# STUDY MATERIAL

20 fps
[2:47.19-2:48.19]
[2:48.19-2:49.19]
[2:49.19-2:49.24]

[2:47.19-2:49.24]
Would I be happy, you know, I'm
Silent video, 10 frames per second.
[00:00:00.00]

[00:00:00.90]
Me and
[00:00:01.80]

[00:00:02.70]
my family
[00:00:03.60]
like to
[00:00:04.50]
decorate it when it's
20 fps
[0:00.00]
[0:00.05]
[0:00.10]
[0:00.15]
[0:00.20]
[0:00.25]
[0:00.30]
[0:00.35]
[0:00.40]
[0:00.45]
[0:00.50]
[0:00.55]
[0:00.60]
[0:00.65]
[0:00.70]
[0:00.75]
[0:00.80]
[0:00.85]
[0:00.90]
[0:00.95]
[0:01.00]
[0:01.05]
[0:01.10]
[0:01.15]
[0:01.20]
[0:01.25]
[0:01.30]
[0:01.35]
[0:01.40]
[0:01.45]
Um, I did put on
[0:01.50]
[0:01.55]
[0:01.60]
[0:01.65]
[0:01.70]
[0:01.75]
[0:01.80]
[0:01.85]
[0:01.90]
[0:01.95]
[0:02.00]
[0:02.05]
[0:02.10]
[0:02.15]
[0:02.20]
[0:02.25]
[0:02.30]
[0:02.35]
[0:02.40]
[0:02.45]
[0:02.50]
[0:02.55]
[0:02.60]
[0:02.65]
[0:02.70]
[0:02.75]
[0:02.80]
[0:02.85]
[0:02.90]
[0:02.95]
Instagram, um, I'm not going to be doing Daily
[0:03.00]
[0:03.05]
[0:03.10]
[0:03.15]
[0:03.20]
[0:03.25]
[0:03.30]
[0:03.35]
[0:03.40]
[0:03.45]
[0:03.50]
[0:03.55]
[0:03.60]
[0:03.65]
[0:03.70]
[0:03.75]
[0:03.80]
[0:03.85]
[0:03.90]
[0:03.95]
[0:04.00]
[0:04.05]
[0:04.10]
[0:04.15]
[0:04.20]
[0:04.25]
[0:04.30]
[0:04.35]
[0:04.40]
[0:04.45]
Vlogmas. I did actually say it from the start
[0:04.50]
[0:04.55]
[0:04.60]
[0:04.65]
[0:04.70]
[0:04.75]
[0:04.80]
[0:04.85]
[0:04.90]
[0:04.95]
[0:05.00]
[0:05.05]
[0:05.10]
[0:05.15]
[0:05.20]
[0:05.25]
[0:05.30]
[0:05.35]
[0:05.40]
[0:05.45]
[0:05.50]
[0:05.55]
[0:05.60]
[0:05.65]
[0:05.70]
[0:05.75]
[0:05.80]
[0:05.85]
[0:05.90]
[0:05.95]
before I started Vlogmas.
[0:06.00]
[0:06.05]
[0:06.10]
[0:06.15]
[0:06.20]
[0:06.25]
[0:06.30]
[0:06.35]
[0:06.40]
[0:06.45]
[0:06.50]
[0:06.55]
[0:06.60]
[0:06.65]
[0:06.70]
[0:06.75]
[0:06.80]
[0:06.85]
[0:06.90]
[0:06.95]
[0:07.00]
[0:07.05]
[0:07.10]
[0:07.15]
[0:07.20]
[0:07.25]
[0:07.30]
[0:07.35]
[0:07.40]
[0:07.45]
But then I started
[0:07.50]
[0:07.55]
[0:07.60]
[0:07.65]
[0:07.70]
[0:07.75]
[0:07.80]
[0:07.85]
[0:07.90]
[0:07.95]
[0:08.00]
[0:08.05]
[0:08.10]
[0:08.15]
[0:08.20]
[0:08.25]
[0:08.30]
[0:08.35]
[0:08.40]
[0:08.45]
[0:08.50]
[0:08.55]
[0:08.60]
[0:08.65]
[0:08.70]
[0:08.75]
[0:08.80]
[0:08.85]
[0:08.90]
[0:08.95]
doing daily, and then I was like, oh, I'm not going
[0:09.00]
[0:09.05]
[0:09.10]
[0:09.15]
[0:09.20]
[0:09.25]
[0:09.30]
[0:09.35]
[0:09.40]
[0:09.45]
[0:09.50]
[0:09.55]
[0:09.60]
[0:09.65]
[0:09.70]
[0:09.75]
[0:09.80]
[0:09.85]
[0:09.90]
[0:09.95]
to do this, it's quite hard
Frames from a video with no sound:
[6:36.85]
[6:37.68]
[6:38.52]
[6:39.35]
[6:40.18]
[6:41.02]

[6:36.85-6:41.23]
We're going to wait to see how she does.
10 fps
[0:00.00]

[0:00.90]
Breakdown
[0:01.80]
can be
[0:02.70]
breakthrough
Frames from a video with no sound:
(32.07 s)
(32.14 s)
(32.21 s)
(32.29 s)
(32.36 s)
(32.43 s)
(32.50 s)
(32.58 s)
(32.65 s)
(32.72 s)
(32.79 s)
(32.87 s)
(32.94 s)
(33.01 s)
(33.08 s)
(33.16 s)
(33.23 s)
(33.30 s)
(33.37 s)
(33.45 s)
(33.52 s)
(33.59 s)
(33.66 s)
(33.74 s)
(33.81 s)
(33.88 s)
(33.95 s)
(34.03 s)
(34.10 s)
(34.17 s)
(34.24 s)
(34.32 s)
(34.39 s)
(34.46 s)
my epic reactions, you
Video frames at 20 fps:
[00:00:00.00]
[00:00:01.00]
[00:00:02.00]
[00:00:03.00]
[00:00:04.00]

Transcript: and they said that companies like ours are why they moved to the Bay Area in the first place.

# EXERCISE DESCRIPTION
Transcribe each line of the data exactly, skipping none.

# RESULT OF THIS TASK
20 fps
[2:47.19-2:48.19]
[2:48.19-2:49.19]
[2:49.19-2:49.24]

[2:47.19-2:49.24]
Would I be happy, you know, I'm
Silent video, 10 frames per second.
[00:00:00.00]

[00:00:00.90]
Me and
[00:00:01.80]

[00:00:02.70]
my family
[00:00:03.60]
like to
[00:00:04.50]
decorate it when it's
20 fps
[0:00.00]
[0:00.05]
[0:00.10]
[0:00.15]
[0:00.20]
[0:00.25]
[0:00.30]
[0:00.35]
[0:00.40]
[0:00.45]
[0:00.50]
[0:00.55]
[0:00.60]
[0:00.65]
[0:00.70]
[0:00.75]
[0:00.80]
[0:00.85]
[0:00.90]
[0:00.95]
[0:01.00]
[0:01.05]
[0:01.10]
[0:01.15]
[0:01.20]
[0:01.25]
[0:01.30]
[0:01.35]
[0:01.40]
[0:01.45]
Um, I did put on
[0:01.50]
[0:01.55]
[0:01.60]
[0:01.65]
[0:01.70]
[0:01.75]
[0:01.80]
[0:01.85]
[0:01.90]
[0:01.95]
[0:02.00]
[0:02.05]
[0:02.10]
[0:02.15]
[0:02.20]
[0:02.25]
[0:02.30]
[0:02.35]
[0:02.40]
[0:02.45]
[0:02.50]
[0:02.55]
[0:02.60]
[0:02.65]
[0:02.70]
[0:02.75]
[0:02.80]
[0:02.85]
[0:02.90]
[0:02.95]
Instagram, um, I'm not going to be doing Daily
[0:03.00]
[0:03.05]
[0:03.10]
[0:03.15]
[0:03.20]
[0:03.25]
[0:03.30]
[0:03.35]
[0:03.40]
[0:03.45]
[0:03.50]
[0:03.55]
[0:03.60]
[0:03.65]
[0:03.70]
[0:03.75]
[0:03.80]
[0:03.85]
[0:03.90]
[0:03.95]
[0:04.00]
[0:04.05]
[0:04.10]
[0:04.15]
[0:04.20]
[0:04.25]
[0:04.30]
[0:04.35]
[0:04.40]
[0:04.45]
Vlogmas. I did actually say it from the start
[0:04.50]
[0:04.55]
[0:04.60]
[0:04.65]
[0:04.70]
[0:04.75]
[0:04.80]
[0:04.85]
[0:04.90]
[0:04.95]
[0:05.00]
[0:05.05]
[0:05.10]
[0:05.15]
[0:05.20]
[0:05.25]
[0:05.30]
[0:05.35]
[0:05.40]
[0:05.45]
[0:05.50]
[0:05.55]
[0:05.60]
[0:05.65]
[0:05.70]
[0:05.75]
[0:05.80]
[0:05.85]
[0:05.90]
[0:05.95]
before I started Vlogmas.
[0:06.00]
[0:06.05]
[0:06.10]
[0:06.15]
[0:06.20]
[0:06.25]
[0:06.30]
[0:06.35]
[0:06.40]
[0:06.45]
[0:06.50]
[0:06.55]
[0:06.60]
[0:06.65]
[0:06.70]
[0:06.75]
[0:06.80]
[0:06.85]
[0:06.90]
[0:06.95]
[0:07.00]
[0:07.05]
[0:07.10]
[0:07.15]
[0:07.20]
[0:07.25]
[0:07.30]
[0:07.35]
[0:07.40]
[0:07.45]
But then I started
[0:07.50]
[0:07.55]
[0:07.60]
[0:07.65]
[0:07.70]
[0:07.75]
[0:07.80]
[0:07.85]
[0:07.90]
[0:07.95]
[0:08.00]
[0:08.05]
[0:08.10]
[0:08.15]
[0:08.20]
[0:08.25]
[0:08.30]
[0:08.35]
[0:08.40]
[0:08.45]
[0:08.50]
[0:08.55]
[0:08.60]
[0:08.65]
[0:08.70]
[0:08.75]
[0:08.80]
[0:08.85]
[0:08.90]
[0:08.95]
doing daily, and then I was like, oh, I'm not going
[0:09.00]
[0:09.05]
[0:09.10]
[0:09.15]
[0:09.20]
[0:09.25]
[0:09.30]
[0:09.35]
[0:09.40]
[0:09.45]
[0:09.50]
[0:09.55]
[0:09.60]
[0:09.65]
[0:09.70]
[0:09.75]
[0:09.80]
[0:09.85]
[0:09.90]
[0:09.95]
to do this, it's quite hard
Frames from a video with no sound:
[6:36.85]
[6:37.68]
[6:38.52]
[6:39.35]
[6:40.18]
[6:41.02]

[6:36.85-6:41.23]
We're going to wait to see how she does.
10 fps
[0:00.00]

[0:00.90]
Breakdown
[0:01.80]
can be
[0:02.70]
breakthrough
Frames from a video with no sound:
(32.07 s)
(32.14 s)
(32.21 s)
(32.29 s)
(32.36 s)
(32.43 s)
(32.50 s)
(32.58 s)
(32.65 s)
(32.72 s)
(32.79 s)
(32.87 s)
(32.94 s)
(33.01 s)
(33.08 s)
(33.16 s)
(33.23 s)
(33.30 s)
(33.37 s)
(33.45 s)
(33.52 s)
(33.59 s)
(33.66 s)
(33.74 s)
(33.81 s)
(33.88 s)
(33.95 s)
(34.03 s)
(34.10 s)
(34.17 s)
(34.24 s)
(34.32 s)
(34.39 s)
(34.46 s)
my epic reactions, you
Video frames at 20 fps:
[00:00:00.00]
[00:00:01.00]
[00:00:02.00]
[00:00:03.00]
[00:00:04.00]

Transcript: and they said that companies like ours are why they moved to the Bay Area in the first place.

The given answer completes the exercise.